**INSTRUCTIONS TO FOLLOW:**
Print the entries below word for word; the pictures stay out of your copy.

**SOURCE MATERIAL:**

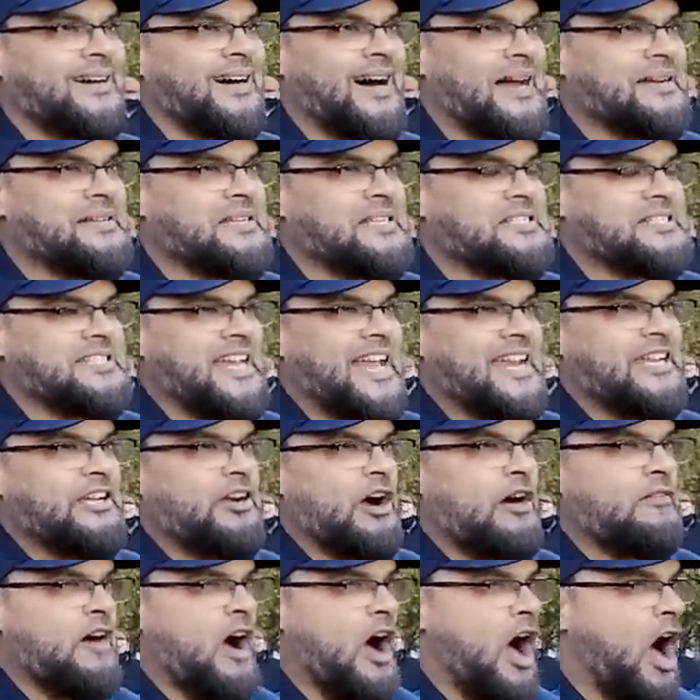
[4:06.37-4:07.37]

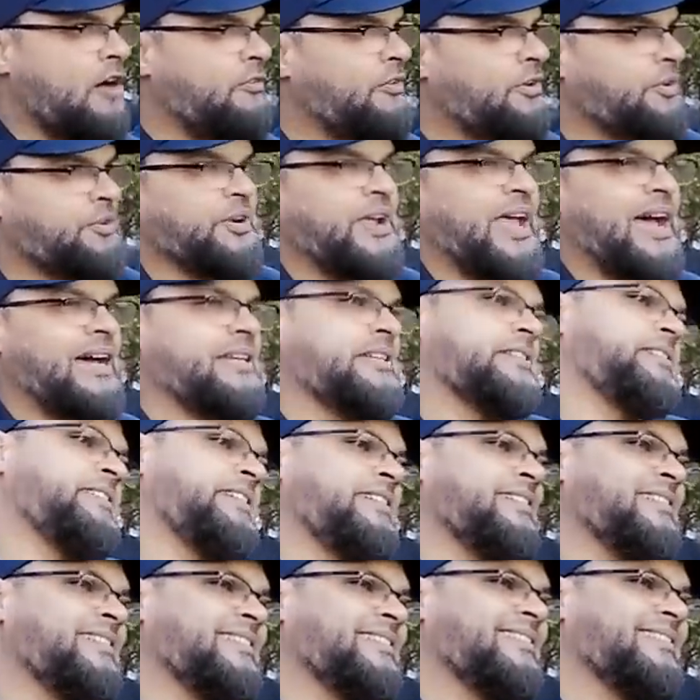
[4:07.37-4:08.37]
understanding of our,
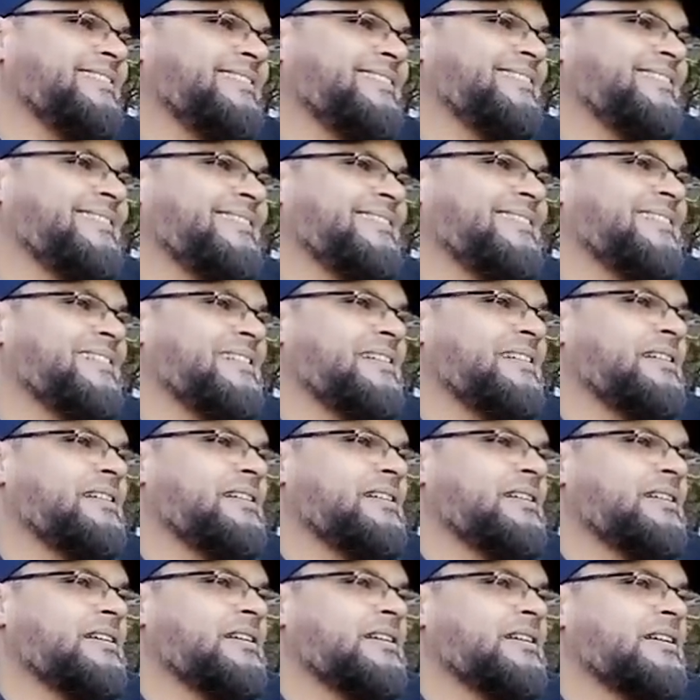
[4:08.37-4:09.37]
reality. What is our
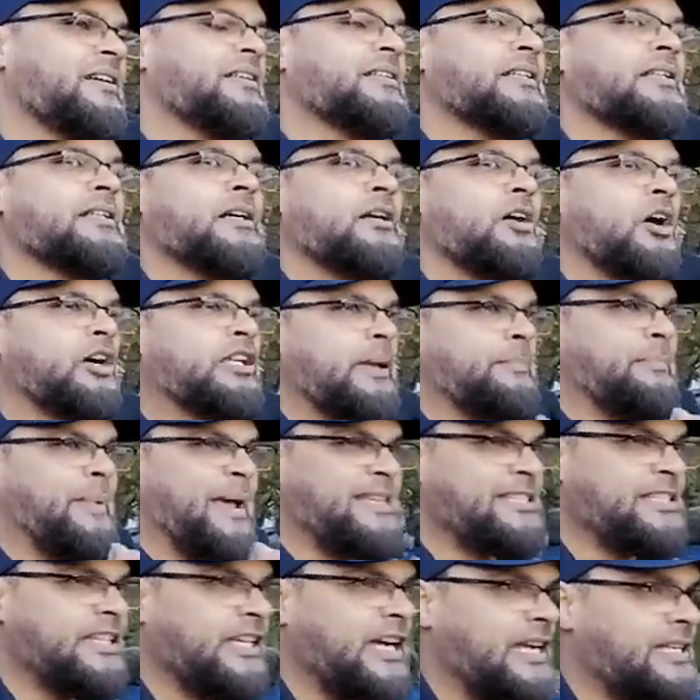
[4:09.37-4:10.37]
basic understanding? Okay,
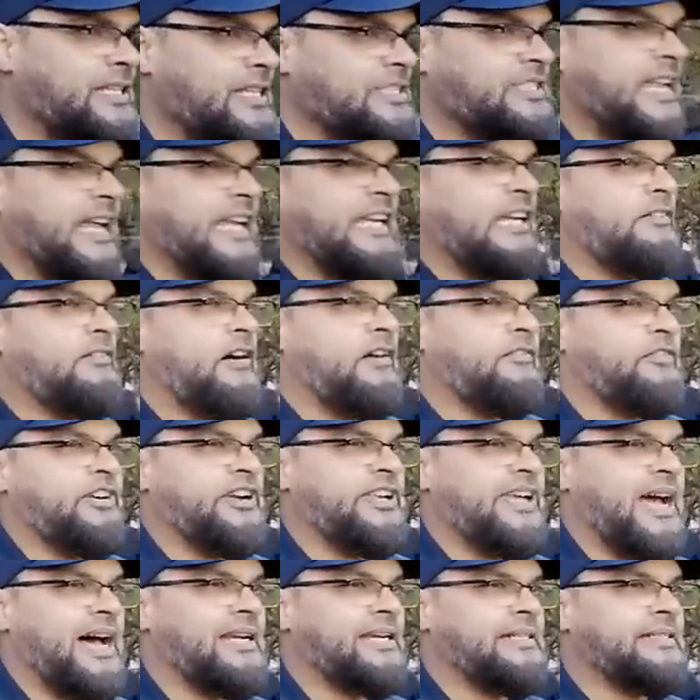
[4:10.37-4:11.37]
basic understanding of our
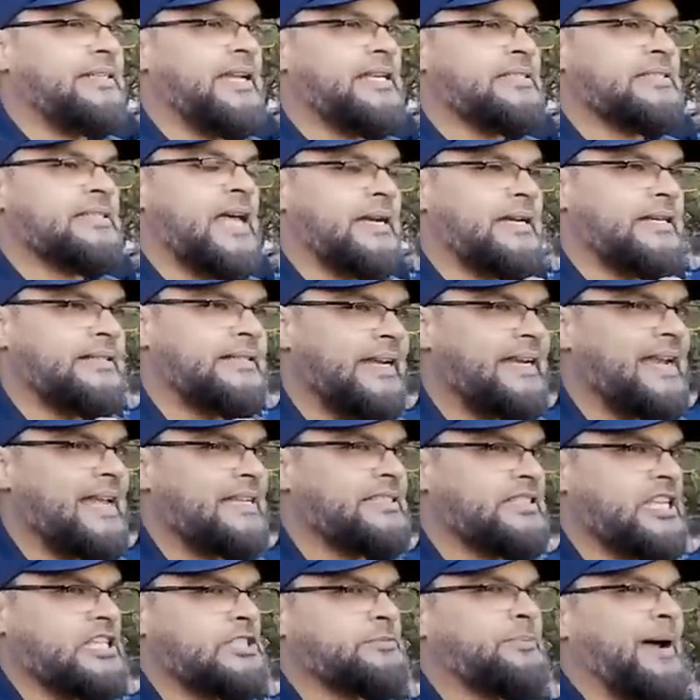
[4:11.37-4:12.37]
reality is that it didn't
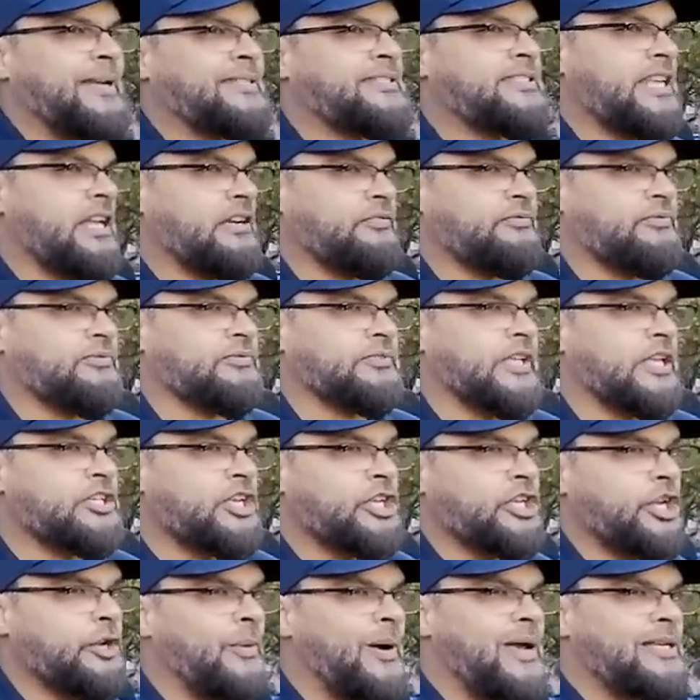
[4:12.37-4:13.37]
exist by itself. The
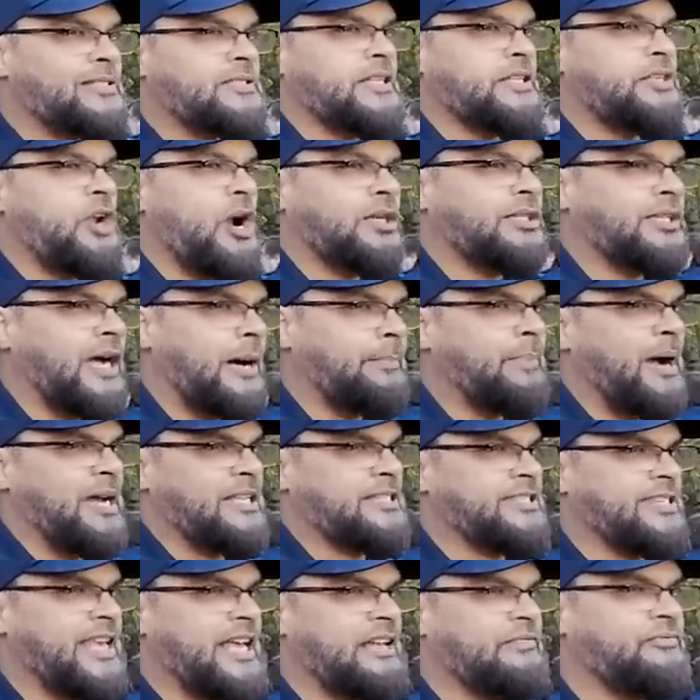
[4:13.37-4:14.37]
universe did not come by
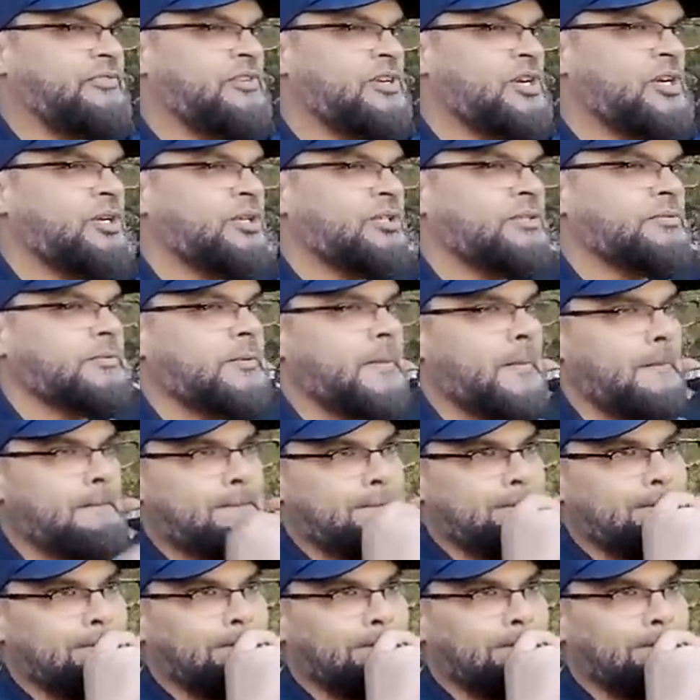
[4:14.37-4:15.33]
itself. So you're saying God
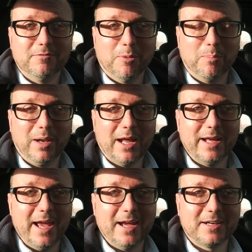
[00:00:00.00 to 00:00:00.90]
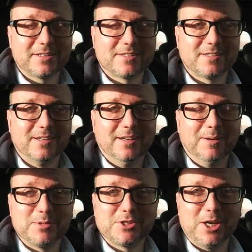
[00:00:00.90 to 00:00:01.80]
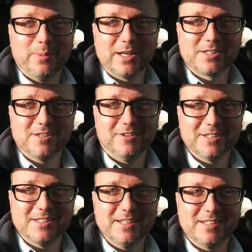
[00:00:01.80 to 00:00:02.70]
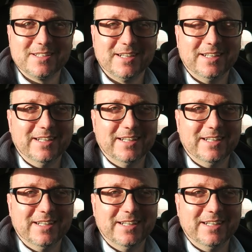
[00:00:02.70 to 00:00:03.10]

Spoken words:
from Planet X. I'm so excited.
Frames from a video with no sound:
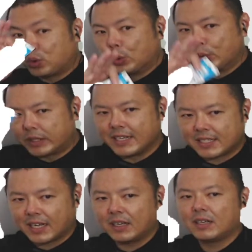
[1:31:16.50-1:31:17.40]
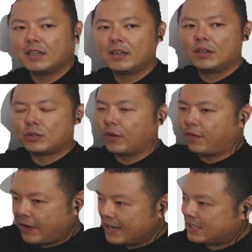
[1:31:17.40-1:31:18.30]
two things. So
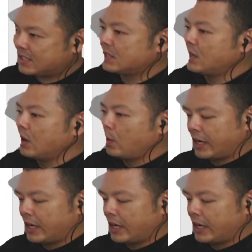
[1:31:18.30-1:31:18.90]
first, we are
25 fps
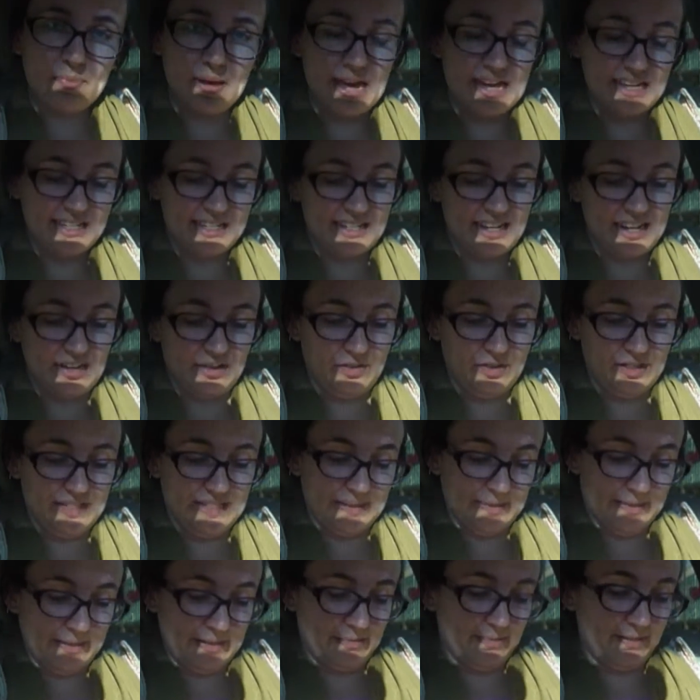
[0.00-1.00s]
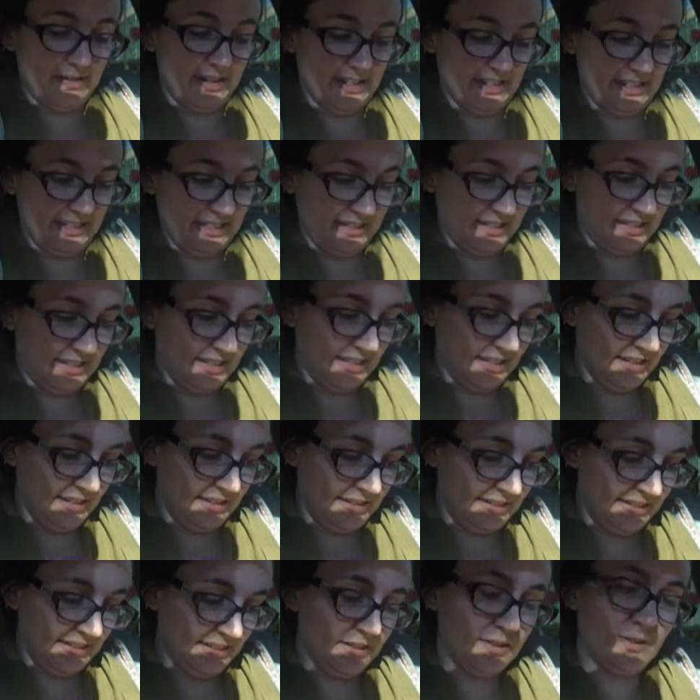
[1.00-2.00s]
buy said Christmas present.
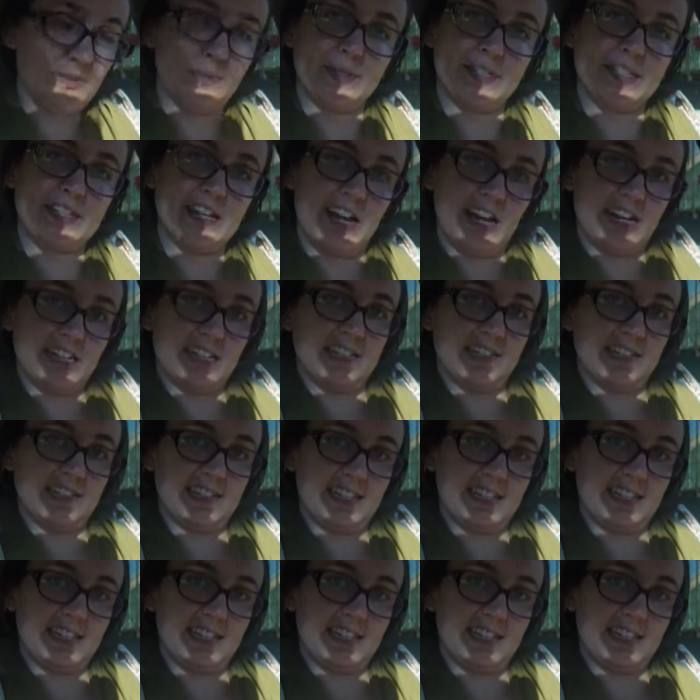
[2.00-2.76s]
It was not in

**FINAL ANSWER:**
[4:06.37-4:07.37]

[4:07.37-4:08.37]
understanding of our,
[4:08.37-4:09.37]
reality. What is our
[4:09.37-4:10.37]
basic understanding? Okay,
[4:10.37-4:11.37]
basic understanding of our
[4:11.37-4:12.37]
reality is that it didn't
[4:12.37-4:13.37]
exist by itself. The
[4:13.37-4:14.37]
universe did not come by
[4:14.37-4:15.33]
itself. So you're saying God
[00:00:00.00 to 00:00:00.90]
[00:00:00.90 to 00:00:01.80]
[00:00:01.80 to 00:00:02.70]
[00:00:02.70 to 00:00:03.10]

Spoken words:
from Planet X. I'm so excited.
Frames from a video with no sound:
[1:31:16.50-1:31:17.40]
[1:31:17.40-1:31:18.30]
two things. So
[1:31:18.30-1:31:18.90]
first, we are
25 fps
[0.00-1.00s]
[1.00-2.00s]
buy said Christmas present.
[2.00-2.76s]
It was not in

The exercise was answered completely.